Segment Open

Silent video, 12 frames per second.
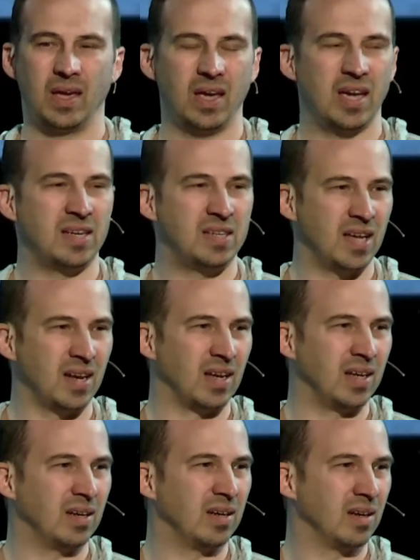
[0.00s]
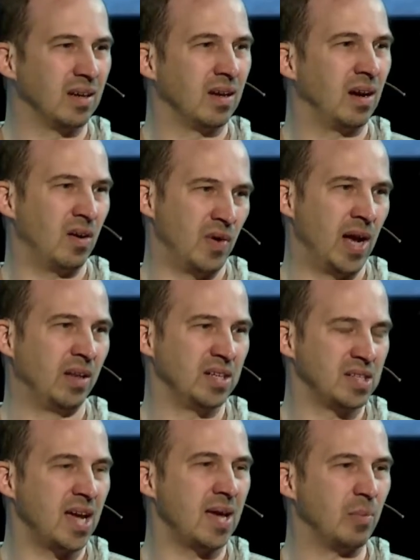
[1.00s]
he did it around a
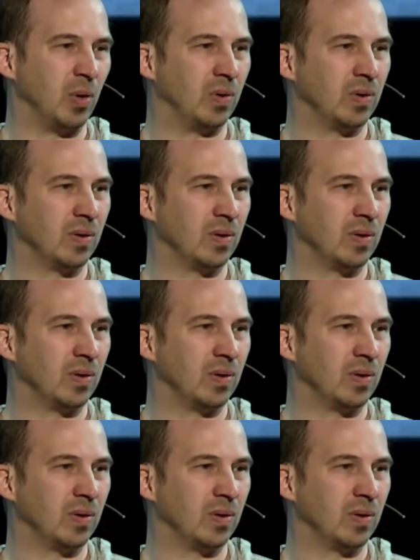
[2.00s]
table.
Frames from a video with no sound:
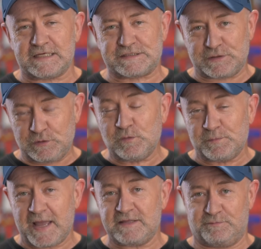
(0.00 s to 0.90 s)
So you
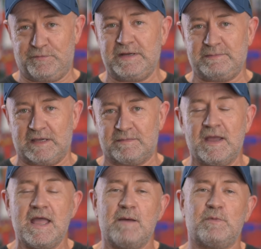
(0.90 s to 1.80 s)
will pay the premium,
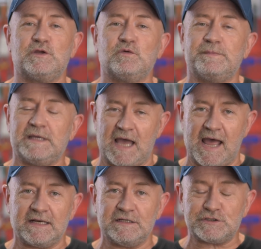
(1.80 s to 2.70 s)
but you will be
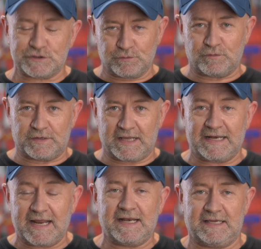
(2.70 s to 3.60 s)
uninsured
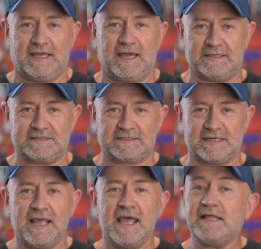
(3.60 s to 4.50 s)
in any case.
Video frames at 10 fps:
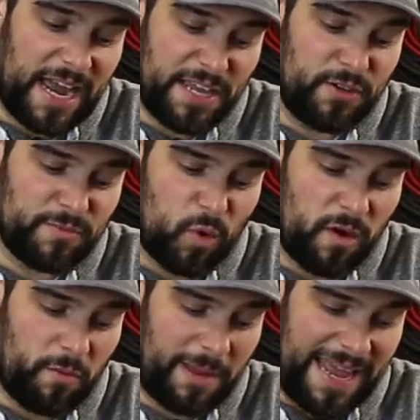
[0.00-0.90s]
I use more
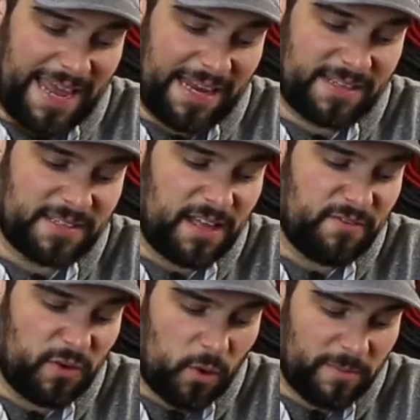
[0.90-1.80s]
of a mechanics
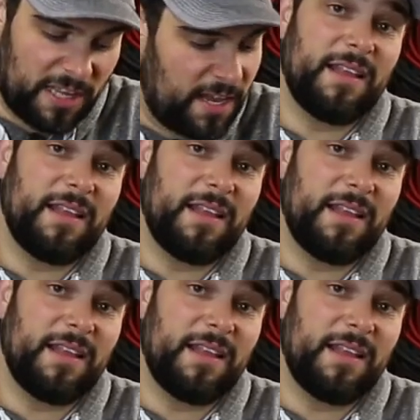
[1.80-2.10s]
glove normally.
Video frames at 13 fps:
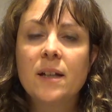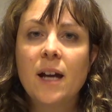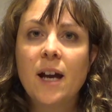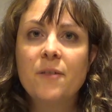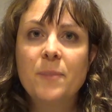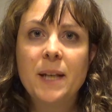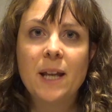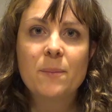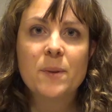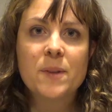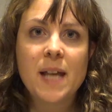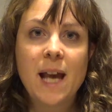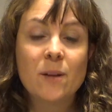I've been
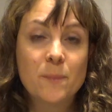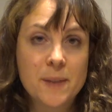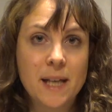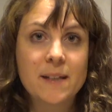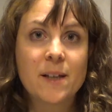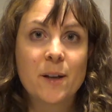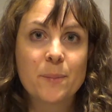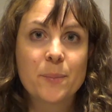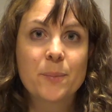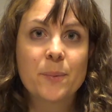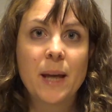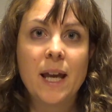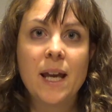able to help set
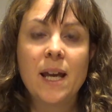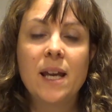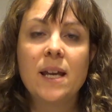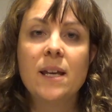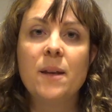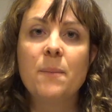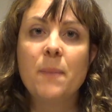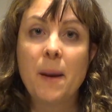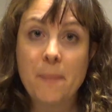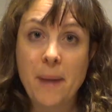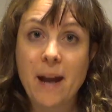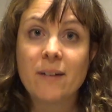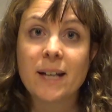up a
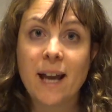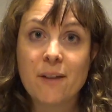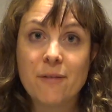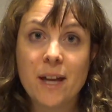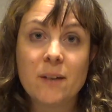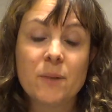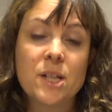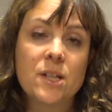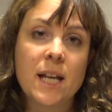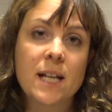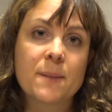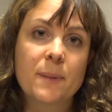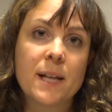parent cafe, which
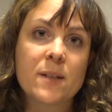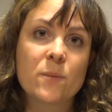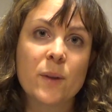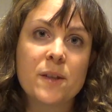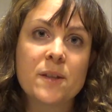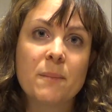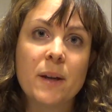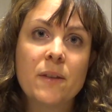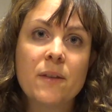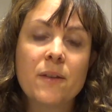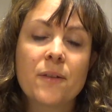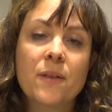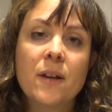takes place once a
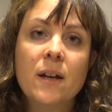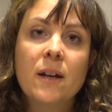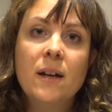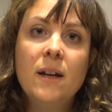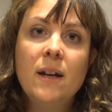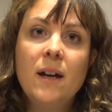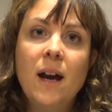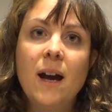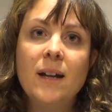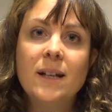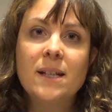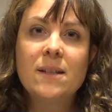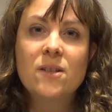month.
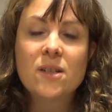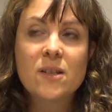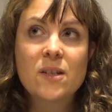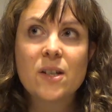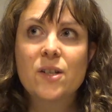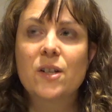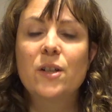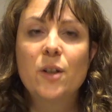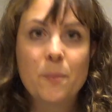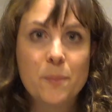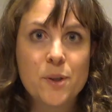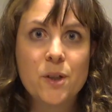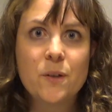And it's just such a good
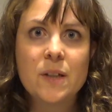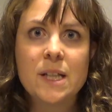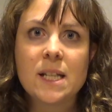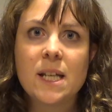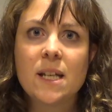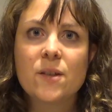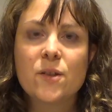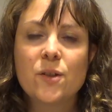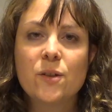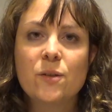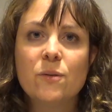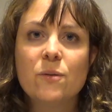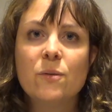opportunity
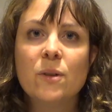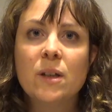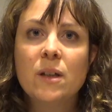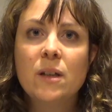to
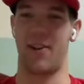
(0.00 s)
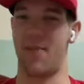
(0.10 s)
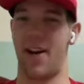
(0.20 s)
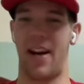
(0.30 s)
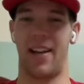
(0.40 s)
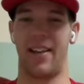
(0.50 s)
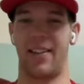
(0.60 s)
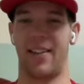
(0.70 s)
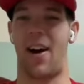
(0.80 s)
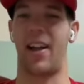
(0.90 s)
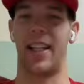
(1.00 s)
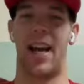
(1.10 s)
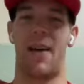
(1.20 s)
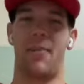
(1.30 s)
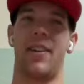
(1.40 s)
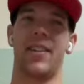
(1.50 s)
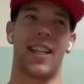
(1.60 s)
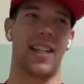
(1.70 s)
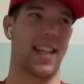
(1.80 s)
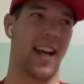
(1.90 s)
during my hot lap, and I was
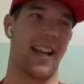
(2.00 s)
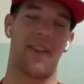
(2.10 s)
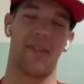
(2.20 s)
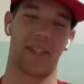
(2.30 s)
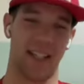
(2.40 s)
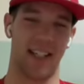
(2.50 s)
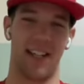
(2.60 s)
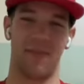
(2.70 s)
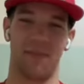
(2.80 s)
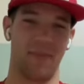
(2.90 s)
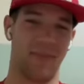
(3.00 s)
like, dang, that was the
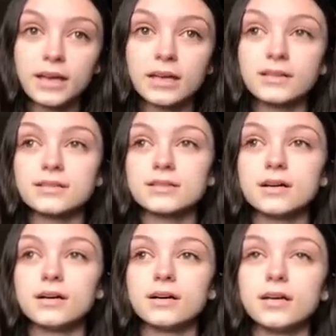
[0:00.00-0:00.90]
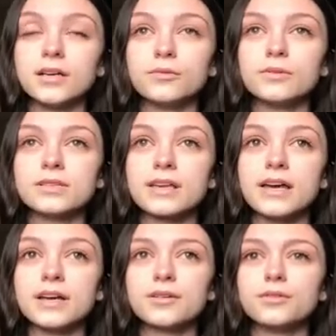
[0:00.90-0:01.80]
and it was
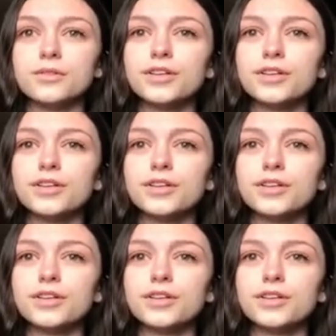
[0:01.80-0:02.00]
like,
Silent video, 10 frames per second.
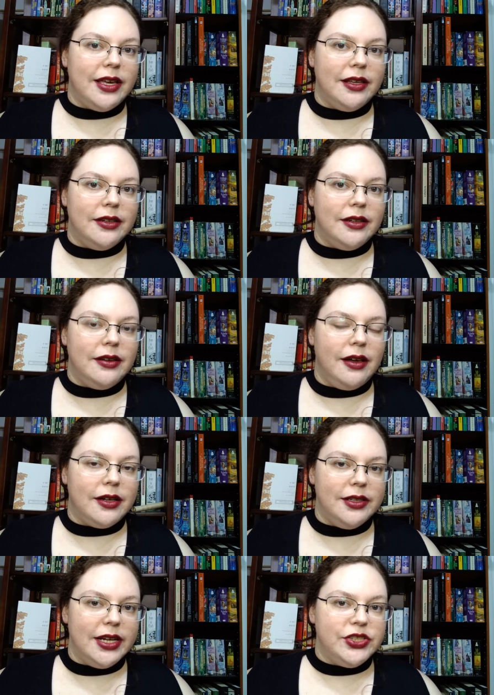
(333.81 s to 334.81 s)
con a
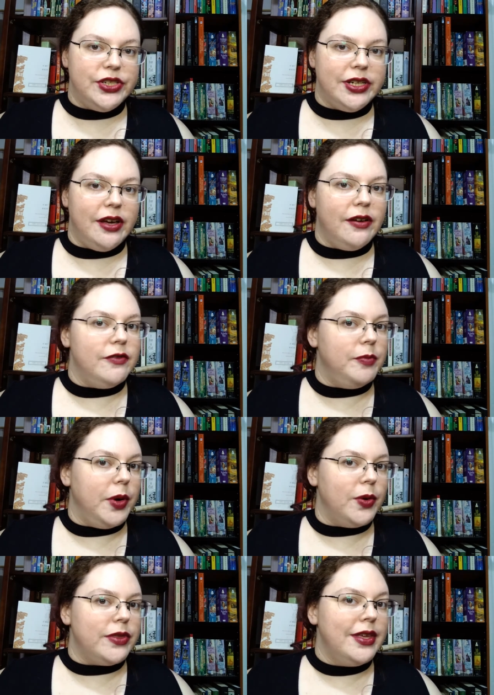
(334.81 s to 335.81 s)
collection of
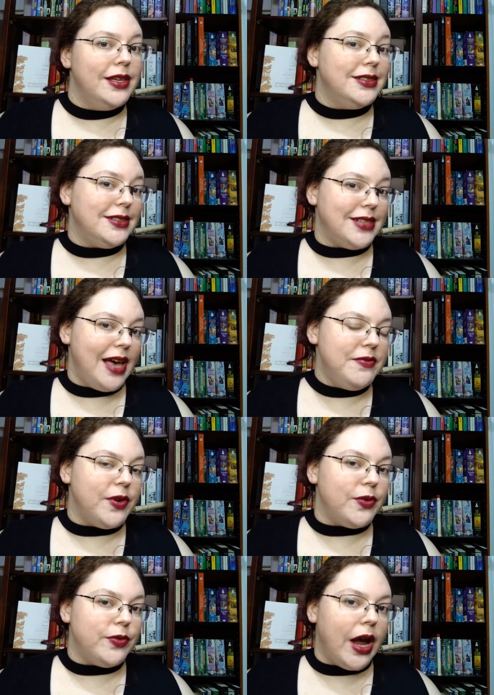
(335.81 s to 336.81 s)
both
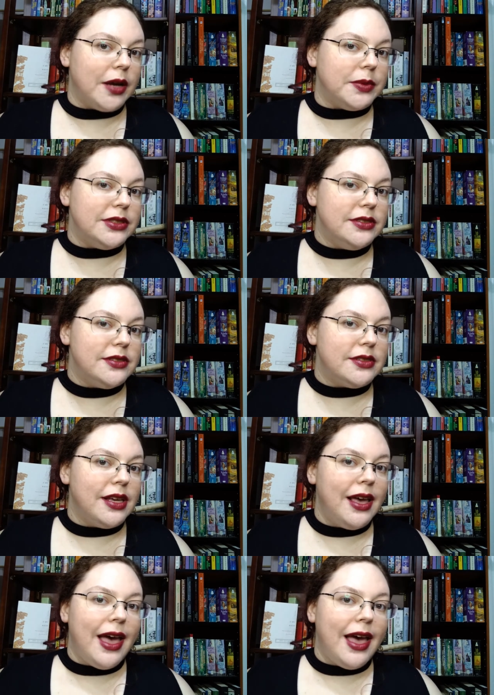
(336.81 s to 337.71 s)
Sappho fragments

Segment Closed

An exact retyping of the material, minus the pictures, is the required answer.

● Answer to this problem
Silent video, 12 frames per second.
[0.00s]
[1.00s]
he did it around a
[2.00s]
table.
Frames from a video with no sound:
(0.00 s to 0.90 s)
So you
(0.90 s to 1.80 s)
will pay the premium,
(1.80 s to 2.70 s)
but you will be
(2.70 s to 3.60 s)
uninsured
(3.60 s to 4.50 s)
in any case.
Video frames at 10 fps:
[0.00-0.90s]
I use more
[0.90-1.80s]
of a mechanics
[1.80-2.10s]
glove normally.
Video frames at 13 fps:
I've been
able to help set
up a
parent cafe, which
takes place once a
month.
And it's just such a good
opportunity
to
(0.00 s)
(0.10 s)
(0.20 s)
(0.30 s)
(0.40 s)
(0.50 s)
(0.60 s)
(0.70 s)
(0.80 s)
(0.90 s)
(1.00 s)
(1.10 s)
(1.20 s)
(1.30 s)
(1.40 s)
(1.50 s)
(1.60 s)
(1.70 s)
(1.80 s)
(1.90 s)
during my hot lap, and I was
(2.00 s)
(2.10 s)
(2.20 s)
(2.30 s)
(2.40 s)
(2.50 s)
(2.60 s)
(2.70 s)
(2.80 s)
(2.90 s)
(3.00 s)
like, dang, that was the
[0:00.00-0:00.90]
[0:00.90-0:01.80]
and it was
[0:01.80-0:02.00]
like,
Silent video, 10 frames per second.
(333.81 s to 334.81 s)
con a
(334.81 s to 335.81 s)
collection of
(335.81 s to 336.81 s)
both
(336.81 s to 337.71 s)
Sappho fragments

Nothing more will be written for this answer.